Xenofructus Temporal range: Middle Jurassic

Scientific classification
- Kingdom: Plantae
- Clade: Tracheophytes
- Clade: Spermatophytes
- Clade: Angiosperms (?)
- Genus: †Xenofructus Fu et al., 2024
- Species: †X. dabuensis
- Binomial name: †Xenofructus dabuensis Fu et al., 2024

= Xenofructus =

- Genus: Xenofructus
- Species: dabuensis
- Authority: Fu et al., 2024
- Parent authority: Fu et al., 2024

Extinct genus of plants

Xenofructus is an extinct genus of plant known from the Middle Jurassic of China.

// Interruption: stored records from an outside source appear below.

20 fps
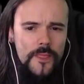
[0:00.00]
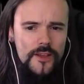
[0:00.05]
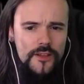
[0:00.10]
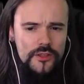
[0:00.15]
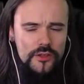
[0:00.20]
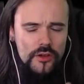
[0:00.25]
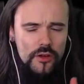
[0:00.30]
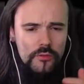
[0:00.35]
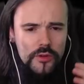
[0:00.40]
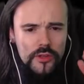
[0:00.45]

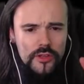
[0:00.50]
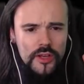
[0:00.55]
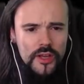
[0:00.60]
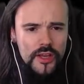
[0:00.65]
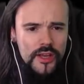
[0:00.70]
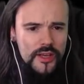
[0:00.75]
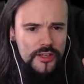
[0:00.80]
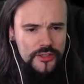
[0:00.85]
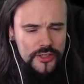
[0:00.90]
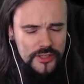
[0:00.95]
So I will
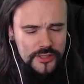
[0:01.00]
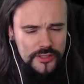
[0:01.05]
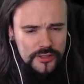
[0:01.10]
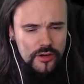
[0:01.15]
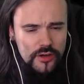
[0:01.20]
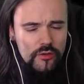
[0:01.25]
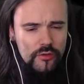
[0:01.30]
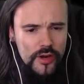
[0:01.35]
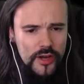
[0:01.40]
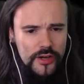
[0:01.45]
just
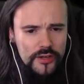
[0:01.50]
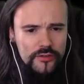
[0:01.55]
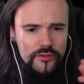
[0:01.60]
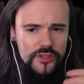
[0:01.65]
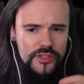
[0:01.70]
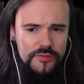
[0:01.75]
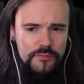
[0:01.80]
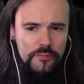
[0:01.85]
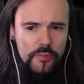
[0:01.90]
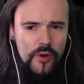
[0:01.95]
go right on
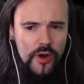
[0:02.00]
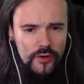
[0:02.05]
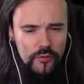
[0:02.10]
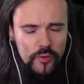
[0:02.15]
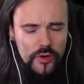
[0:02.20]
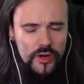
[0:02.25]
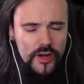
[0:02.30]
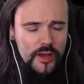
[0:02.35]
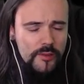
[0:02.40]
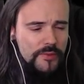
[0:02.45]
the spot
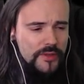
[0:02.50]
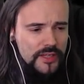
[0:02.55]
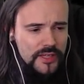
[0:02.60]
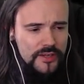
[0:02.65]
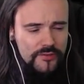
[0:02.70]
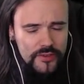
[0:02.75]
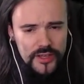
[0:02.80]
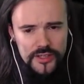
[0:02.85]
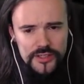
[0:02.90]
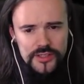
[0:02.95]
what I
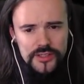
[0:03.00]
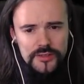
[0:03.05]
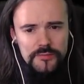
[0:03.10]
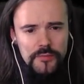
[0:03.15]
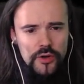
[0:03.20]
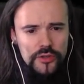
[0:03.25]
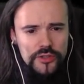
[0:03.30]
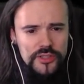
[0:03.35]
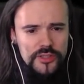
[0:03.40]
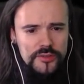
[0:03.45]
believe is the
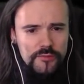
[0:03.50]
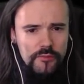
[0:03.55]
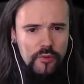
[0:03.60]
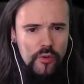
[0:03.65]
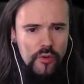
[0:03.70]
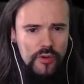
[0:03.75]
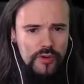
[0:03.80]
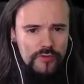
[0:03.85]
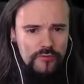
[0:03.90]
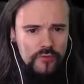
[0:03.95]
most
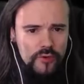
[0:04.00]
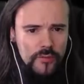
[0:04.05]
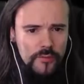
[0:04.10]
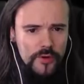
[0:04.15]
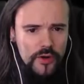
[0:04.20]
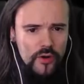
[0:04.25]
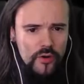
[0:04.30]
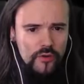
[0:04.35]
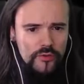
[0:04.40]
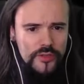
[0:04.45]
important
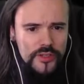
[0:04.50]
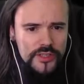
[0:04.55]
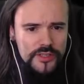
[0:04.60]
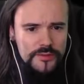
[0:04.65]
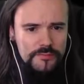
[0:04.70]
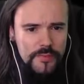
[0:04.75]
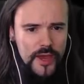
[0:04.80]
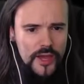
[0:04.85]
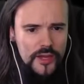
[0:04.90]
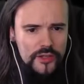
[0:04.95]
from all
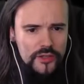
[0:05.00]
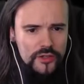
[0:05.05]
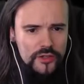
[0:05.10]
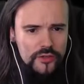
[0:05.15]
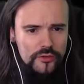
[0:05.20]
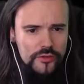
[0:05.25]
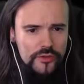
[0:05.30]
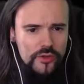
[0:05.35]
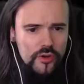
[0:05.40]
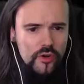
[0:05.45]
these patch
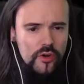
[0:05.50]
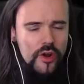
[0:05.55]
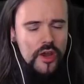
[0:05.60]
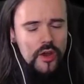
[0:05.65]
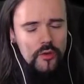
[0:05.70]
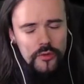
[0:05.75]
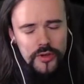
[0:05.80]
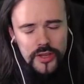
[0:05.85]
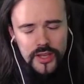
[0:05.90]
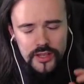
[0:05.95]
notes. So
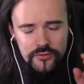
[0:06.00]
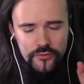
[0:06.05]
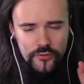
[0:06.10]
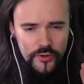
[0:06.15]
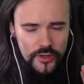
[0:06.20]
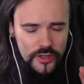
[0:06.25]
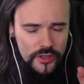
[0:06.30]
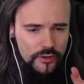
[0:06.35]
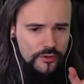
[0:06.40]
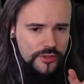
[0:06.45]
we had
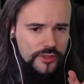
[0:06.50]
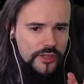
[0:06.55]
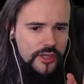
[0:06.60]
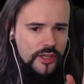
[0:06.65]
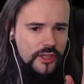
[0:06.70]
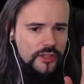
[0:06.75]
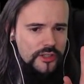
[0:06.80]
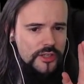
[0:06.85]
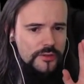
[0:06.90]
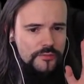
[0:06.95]
3 new
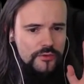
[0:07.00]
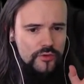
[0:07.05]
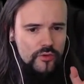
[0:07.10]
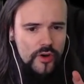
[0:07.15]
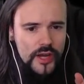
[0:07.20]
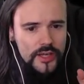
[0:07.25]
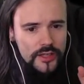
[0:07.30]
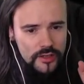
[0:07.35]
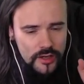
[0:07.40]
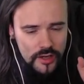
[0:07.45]
skill gems,
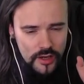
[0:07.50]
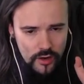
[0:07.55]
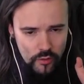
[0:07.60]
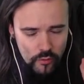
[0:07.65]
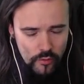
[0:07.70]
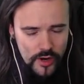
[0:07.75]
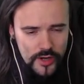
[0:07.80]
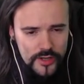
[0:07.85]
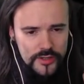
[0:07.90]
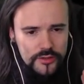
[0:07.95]
right?
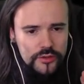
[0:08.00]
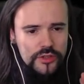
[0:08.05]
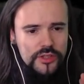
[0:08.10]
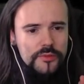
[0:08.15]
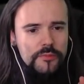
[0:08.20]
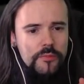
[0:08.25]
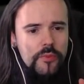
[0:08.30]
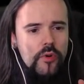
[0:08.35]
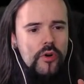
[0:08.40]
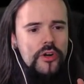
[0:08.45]
1 new
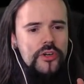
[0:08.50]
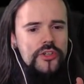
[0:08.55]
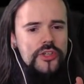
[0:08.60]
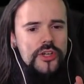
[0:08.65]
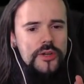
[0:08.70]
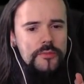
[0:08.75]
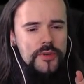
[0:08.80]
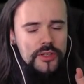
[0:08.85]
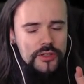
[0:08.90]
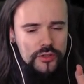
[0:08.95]
support
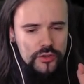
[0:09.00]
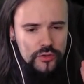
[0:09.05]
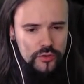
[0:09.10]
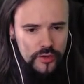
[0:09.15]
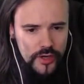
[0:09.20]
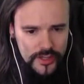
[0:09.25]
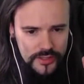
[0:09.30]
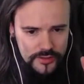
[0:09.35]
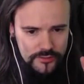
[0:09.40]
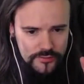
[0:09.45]
gem and
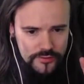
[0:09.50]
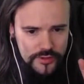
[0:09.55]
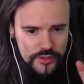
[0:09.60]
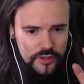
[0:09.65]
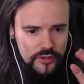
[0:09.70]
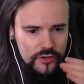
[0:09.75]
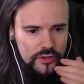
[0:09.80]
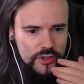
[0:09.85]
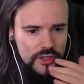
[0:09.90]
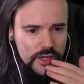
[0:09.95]
2 active
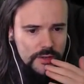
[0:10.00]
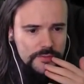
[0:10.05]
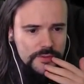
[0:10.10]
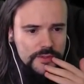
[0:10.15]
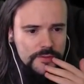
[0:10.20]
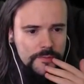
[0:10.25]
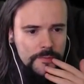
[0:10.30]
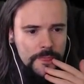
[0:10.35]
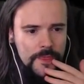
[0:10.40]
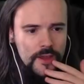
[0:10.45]
skill
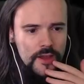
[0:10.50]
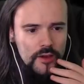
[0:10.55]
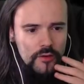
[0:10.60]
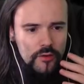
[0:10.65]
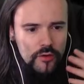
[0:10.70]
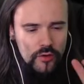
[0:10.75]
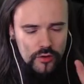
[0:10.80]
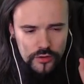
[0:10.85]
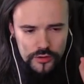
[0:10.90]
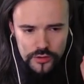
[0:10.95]
gems.
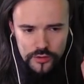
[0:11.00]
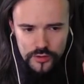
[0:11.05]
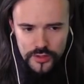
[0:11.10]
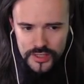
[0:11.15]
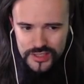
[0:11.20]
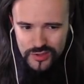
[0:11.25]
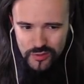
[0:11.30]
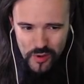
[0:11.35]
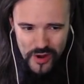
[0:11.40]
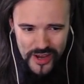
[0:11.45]
We also
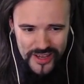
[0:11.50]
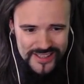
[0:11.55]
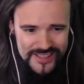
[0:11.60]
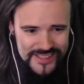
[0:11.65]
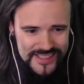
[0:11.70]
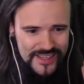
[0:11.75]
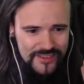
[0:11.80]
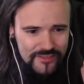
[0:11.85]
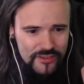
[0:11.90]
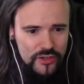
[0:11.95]
get
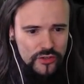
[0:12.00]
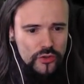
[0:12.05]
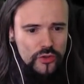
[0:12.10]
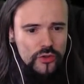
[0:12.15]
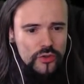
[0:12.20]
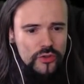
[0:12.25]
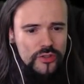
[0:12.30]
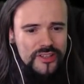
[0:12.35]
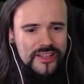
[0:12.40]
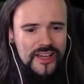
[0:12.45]
27 new
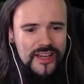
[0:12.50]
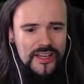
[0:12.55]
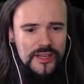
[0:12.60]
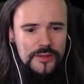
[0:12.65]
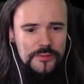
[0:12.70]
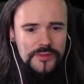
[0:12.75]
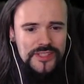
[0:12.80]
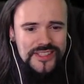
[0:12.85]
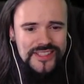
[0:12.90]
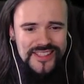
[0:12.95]
unique
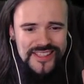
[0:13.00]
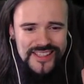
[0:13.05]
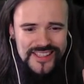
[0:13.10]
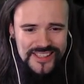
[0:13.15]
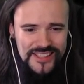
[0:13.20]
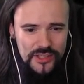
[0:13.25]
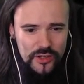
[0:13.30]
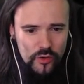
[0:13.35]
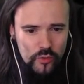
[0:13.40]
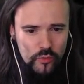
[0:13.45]
items,
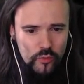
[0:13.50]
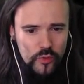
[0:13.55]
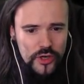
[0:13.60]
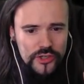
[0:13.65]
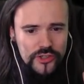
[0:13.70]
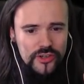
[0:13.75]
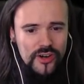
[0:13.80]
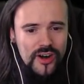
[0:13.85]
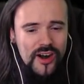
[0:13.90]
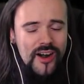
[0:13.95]
16 of
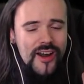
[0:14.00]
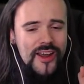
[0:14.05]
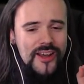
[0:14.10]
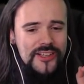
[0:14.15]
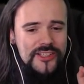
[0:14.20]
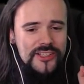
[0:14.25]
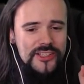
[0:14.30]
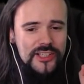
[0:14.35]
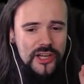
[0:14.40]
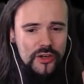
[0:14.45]
which are
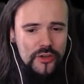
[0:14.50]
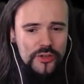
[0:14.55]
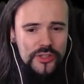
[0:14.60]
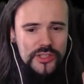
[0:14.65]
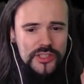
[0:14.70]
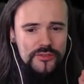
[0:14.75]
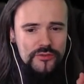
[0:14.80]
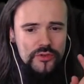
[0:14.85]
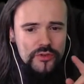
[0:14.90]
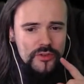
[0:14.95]

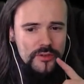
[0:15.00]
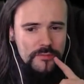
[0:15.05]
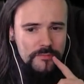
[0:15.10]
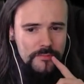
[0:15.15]
exclusive to the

It may have been an early angiosperm. There is only one species assigned to the genus, Xenofructus dabuensis which was discovered in the Dabu Formation.

==Description==
Xenofructus is distinguished by a fruit or ovary borne on a short stalk, exhibiting a straight abaxial surface and a convex adaxial surface. A pronounced ridge is present along the abaxial side. The placenta is not attached to either the abaxial or adaxial margins of the fruit or ovary. Ovules are enclosed within the fruit or ovary, occurring in clustered arrangements and possessing a sickle-like shape.